Gejagt wird dabei die pinke Audi-Mücke! Vorjahressieger Markus Winkelhock (37), der gemeinsam mit Christopher Haase (30) für Team BWT startet, will seinen vierten Gesamtsieg. Mit Phoenix, WRT, Mücke und Land erhalten gleich vier Teams mit je einem Audi R8 LMS Werksunterstützung. „Und mit sieben früheren Siegern an Bord haben wir auch fahrerisch eine starke Truppe“, glaubt Kundensport-Leiter Chris Reinke. Auch der amtierende DTM-Meister René Rast (31) ist dabei, er startet für das belgische WRT-Team, sowie für Land.
Doch die gelbe Mamba will zubeißen! Im Mercedes-AMG GT3 im Schlangendesign von Sponsor Mann Filter starten unter anderem die DTM-Piloten Daniel Juncadella (26) und Edoardo Mortara (31) sowie Maximilian Götz (32, GT Masters). Mercedes schickt insgesamt vier werksunterstützte Boliden von zwei Teams ins Rennen. Black Falcon und HTP Motorsport setzen je zwei GT3-Autos ein. Auch Maro Engel (32) kämpft für Black Falcon um seinen zweiten Sieg. Insgesamt sieben Mercedes-AMG GT3 gehen auf die Hatz durch die Grüne Hölle.

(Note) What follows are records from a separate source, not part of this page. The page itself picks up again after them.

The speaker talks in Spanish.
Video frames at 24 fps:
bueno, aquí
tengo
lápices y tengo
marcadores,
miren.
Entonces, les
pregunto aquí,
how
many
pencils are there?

BMW ist seit 2010 ohne Erfolg. Trotzdem setzen die Münchener auf Klasse statt Masse: Rowe Racing wird als einziges werksunterstütztes Team mit zwei M6 GT3 (585 PS) an den Start gehen, Falken Motorsports erhält immerhin fahrerische Unterstützung aus München. Schnitzer und Schubert Motorsport sind nicht mehr dabei, nur Walkenhorst Motorsport hält die BMW-Fahnen hoch. Am Start sind unter anderem DTM-Pilot Augusto Farfus (34) und WEC-Star Martin Tomczyk (36).
Auch Porsche ist seit langer Zeit erfolglos – zuletzt siegten sie im Jahr 2011. Das Top-Team der letzten Jahre ist aber weiterhin dabei: Manthey Racing bringt gleich zwei Porsche 911 GT3 R (500 PS) mit Werksfahrer-Besetzung an den Start. Hinzu kommen die Boliden von Frikadelli Racing, GetSpeed Performance, Falken Motorsports sowie dem Team75 Bernhard von Langstrecken-Weltmeister Timo Bernhard (37).

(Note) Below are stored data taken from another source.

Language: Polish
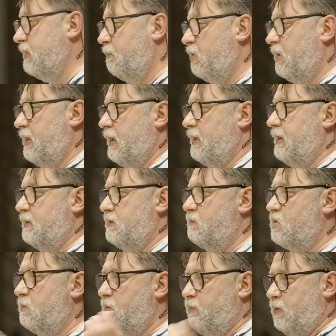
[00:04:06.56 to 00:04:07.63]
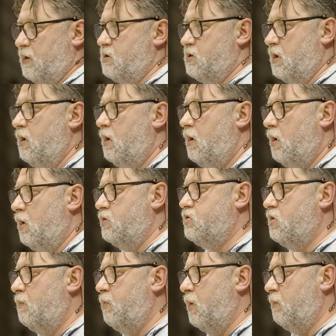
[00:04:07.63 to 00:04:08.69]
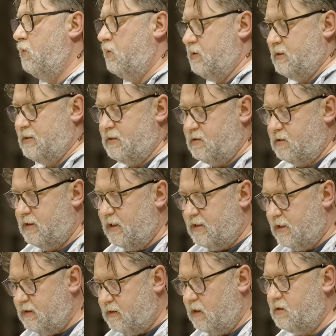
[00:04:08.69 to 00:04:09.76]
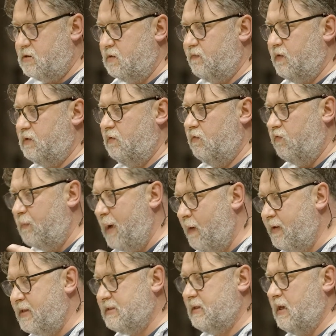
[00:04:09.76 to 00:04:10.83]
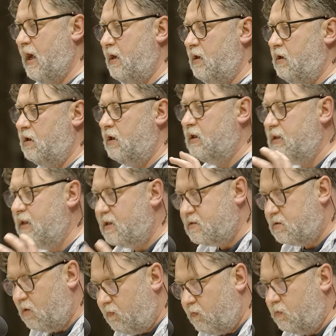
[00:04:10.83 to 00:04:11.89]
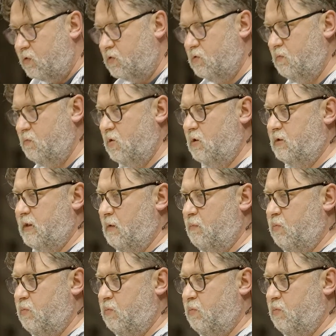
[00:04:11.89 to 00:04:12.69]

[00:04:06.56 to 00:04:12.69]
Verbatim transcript: polega na tym, że po pierwsze, chodzi o pomoc zdecentralizowaną, w małej skali, gniazdową, jeśli mogę tak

Aston Martin ist mit einem Werksaufgebot zurück in der Eifel. Die Briten werden zwei Vantage GT3 (600 PS) mit Werksfahrern wie Maxime Martin (32, WEC) oder Nicki Thiim (29) an den Nürburgring bringen. Die seltenen Spezies scheinen gegen diese großen Tiere im Eifel-Dschungel chancenlos – auch wenn sie in der gleichen Klasse fahren. Das Wochenspiegel Team Monschau greift mit dem Ferrari 488 GT3 (550 PS) nach einer Top-Platzierung, Konrad Motorsport startet den dritten Angriff mit dem Lamborghini Huracán GT3 (500 PS).

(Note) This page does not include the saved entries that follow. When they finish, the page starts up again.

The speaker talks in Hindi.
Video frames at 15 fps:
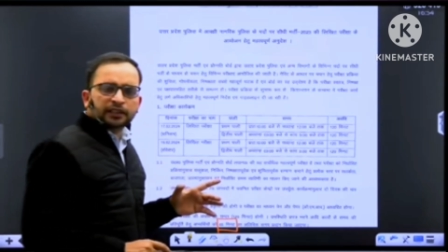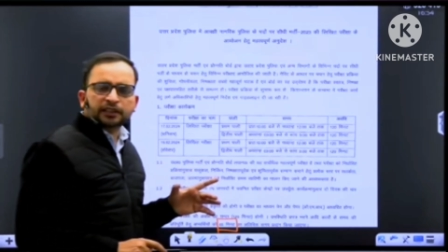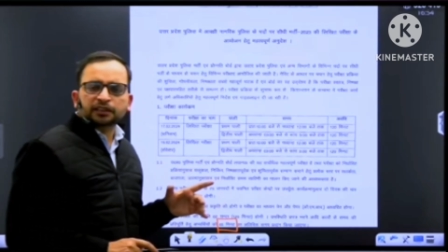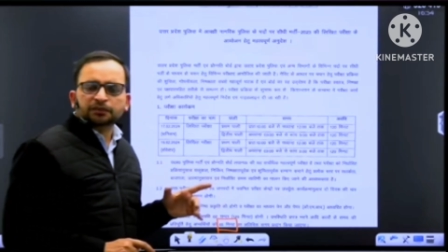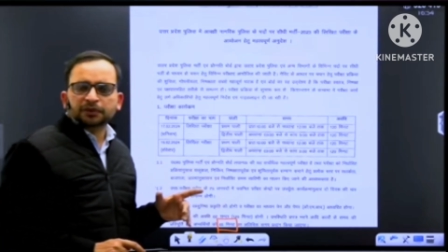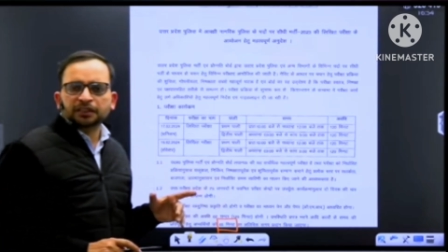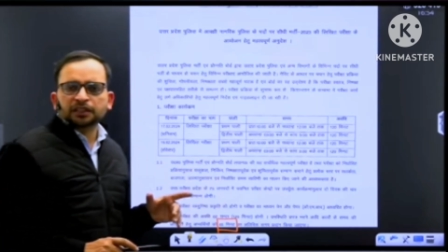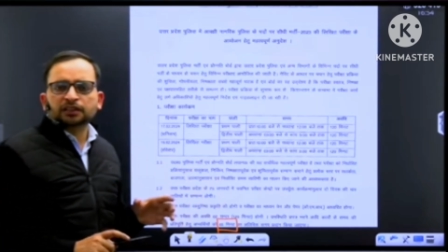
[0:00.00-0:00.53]
लिखित
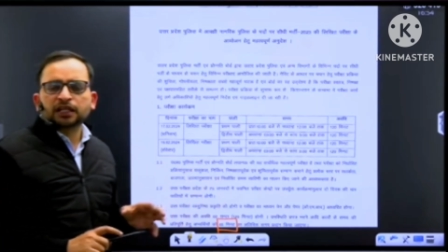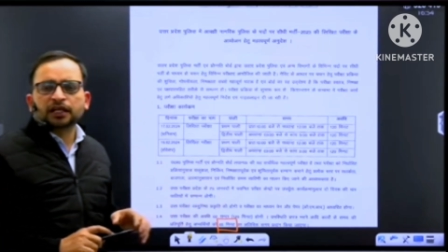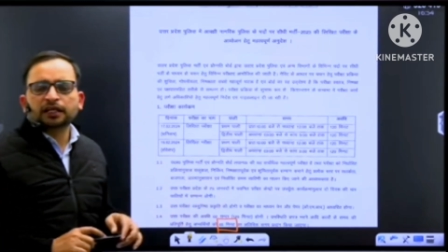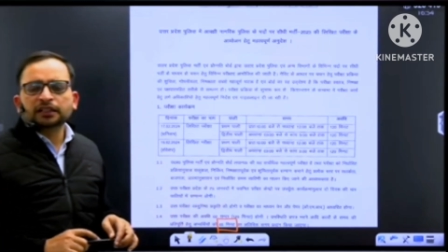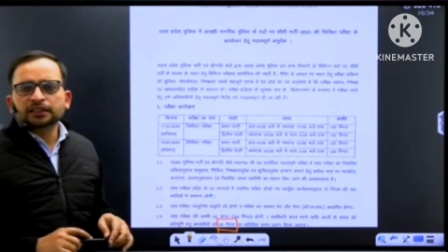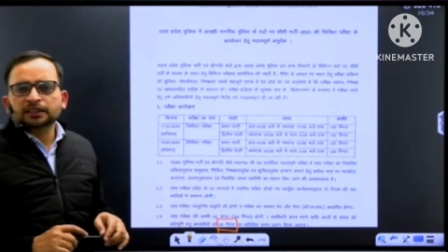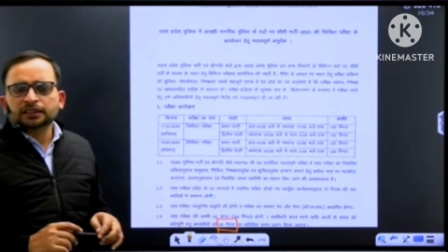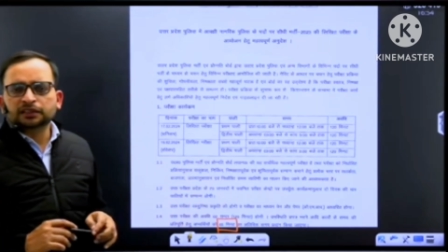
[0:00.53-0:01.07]
परीक्षा
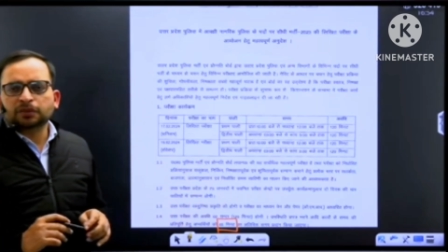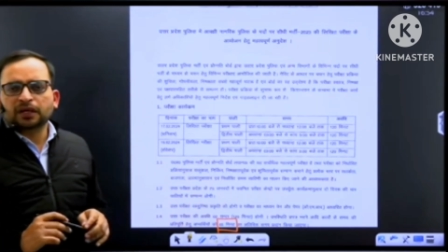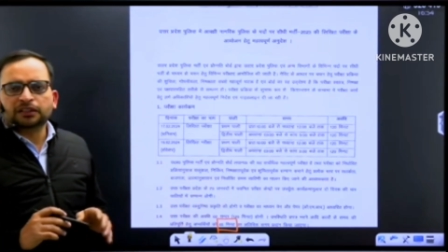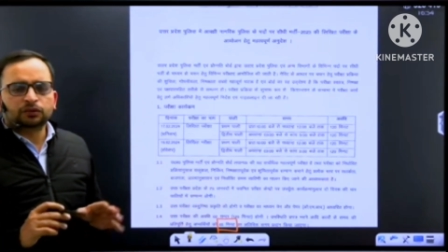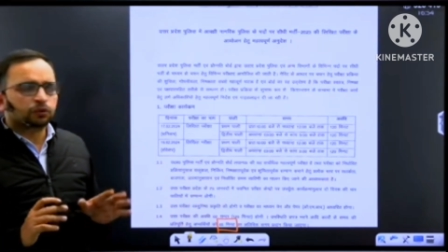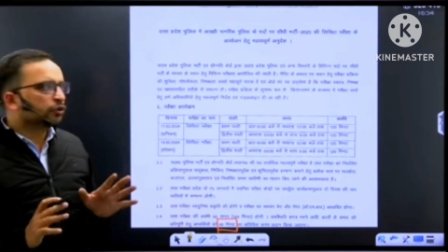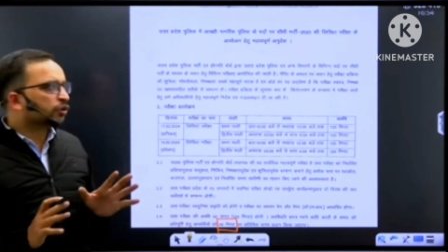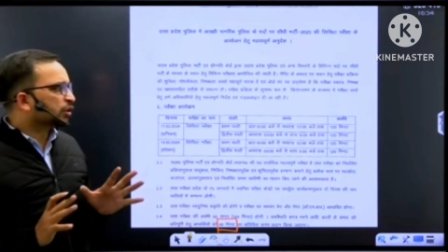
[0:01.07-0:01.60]
इस बार
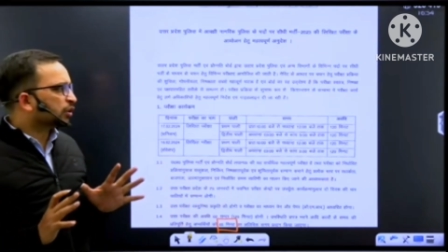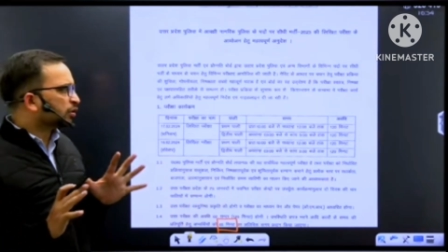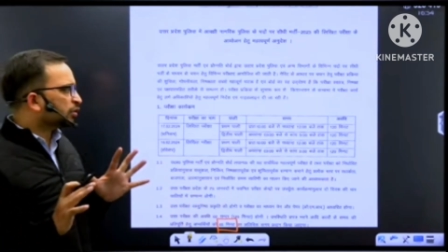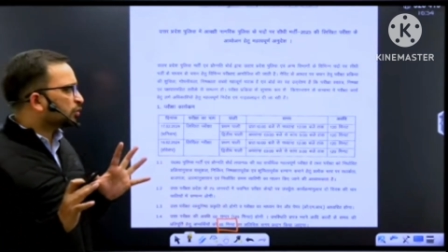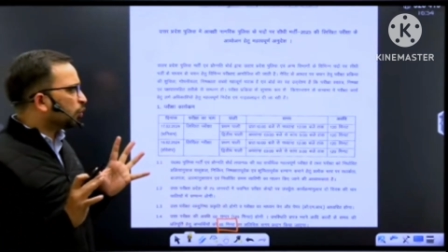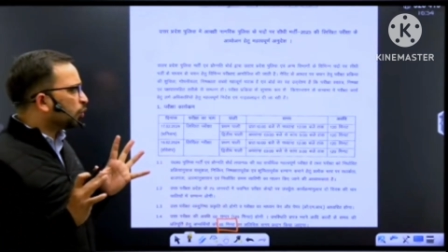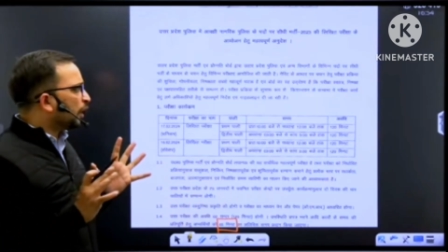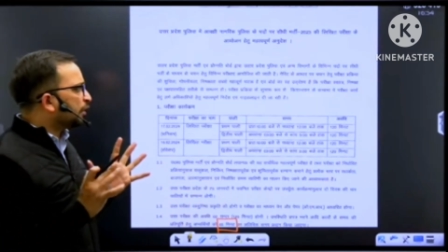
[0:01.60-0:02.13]
कुछ
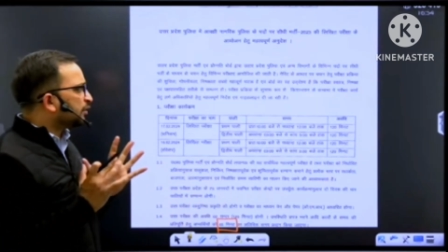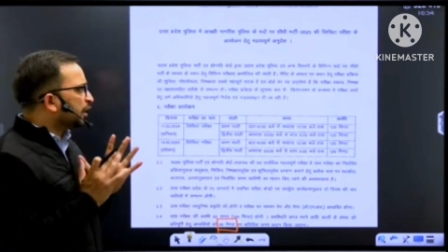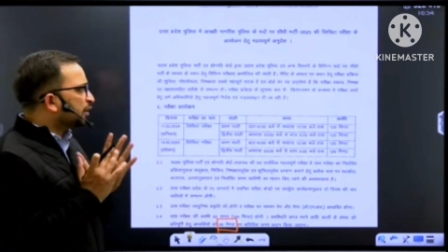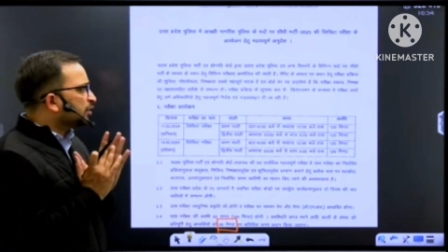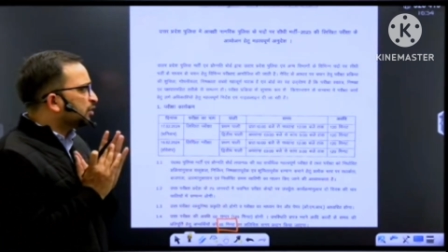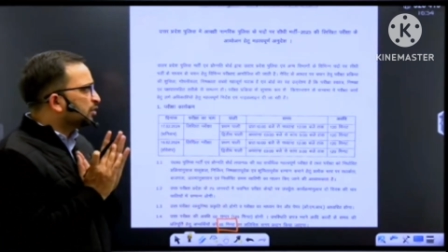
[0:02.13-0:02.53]
थोड़ा सा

Bentley und Nissan wagen sich in diesem Jahr erst gar nicht in den Dschungel. Nur US-Milliardär James Glickenhaus (67) darf nicht fehlen. Die Scuderia Cameron Glickenhaus startet wie bisher mit dem eigenen SCG003C. Kann der Außenseiter die großen Biester zu Fall bringen? Wer beißt sich im Nordschleifen-Dschungel durch? Die endgültige Entscheidung fällt – wie in den Jahren zuvor – wohl erst in den letzten Runden des Rennens.